Charity fears spike in cruelty to wildlife during second lockdown
The RSPCA has expressed concerns over a rise in incidents of cruelty to wildlife as England enters a second lockdown. These fears come as a result of new data, showing that the charity has received more than 2200 reports of wildlife cruelty in 2020 so far, spiking in May.
RSPCA national wildlife co-ordinator Geoff Edmond said: “Our data shows that reports of cruelty to wildlife surged during the first lockdown. We fear a similar peak could happen all over again during this second lockdown, as some people again look for savage ways to pass the time.

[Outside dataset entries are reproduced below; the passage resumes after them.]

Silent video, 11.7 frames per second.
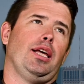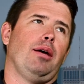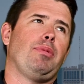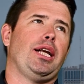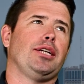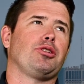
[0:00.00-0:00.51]
I
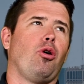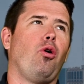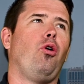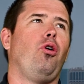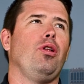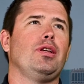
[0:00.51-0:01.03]
mean, as a
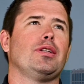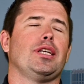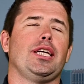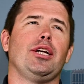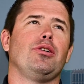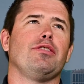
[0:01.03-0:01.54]
whole,
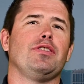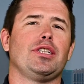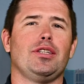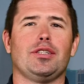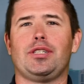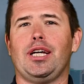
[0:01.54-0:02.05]
even
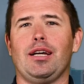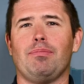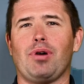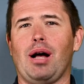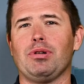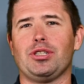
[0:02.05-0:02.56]
to this day,
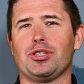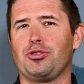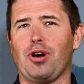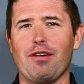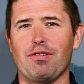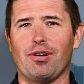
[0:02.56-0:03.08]
probably just
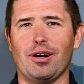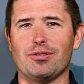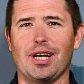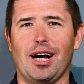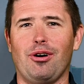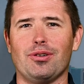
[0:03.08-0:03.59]
driving around
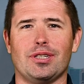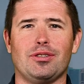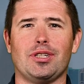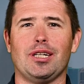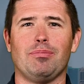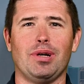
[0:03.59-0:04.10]
town,
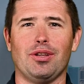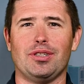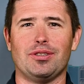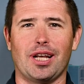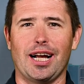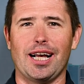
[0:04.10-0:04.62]
seeing
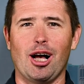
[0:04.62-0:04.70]
buildings that I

“Our inspectors see first-hand the suffering inflicted by criminals on animals through wildlife crime such as badger baiting, dog fighting, hare coursing and trapping birds.”
According to Mr Edmond, police forces reported an increase in anti-social behaviour during the first lockdown. The RSPCA is concerned that the stress and frustration that lockdown brings may lead some people to seek ‘entertainment’ through these horrible acts of cruelty towards animals.
The RSPCA has already responded to thousands of incidents of cruelty to wildlife this year. Just last month, the charity was called out to help a badger in Nantwich, Cheshire that had severe wounds, most likely from an illegal badger-baiting attack. In September, RSPCA veterinary staff successfully operated on a swan which had been shot in the neck with an arrow.
Mr Edmond concluded: “There is no place for cruelty to animals in today’s society and we urge anyone who spots anything suspicious when out on their daily exercise or sees anything online to report it to the RSPCA’s cruelty line or their local police force.”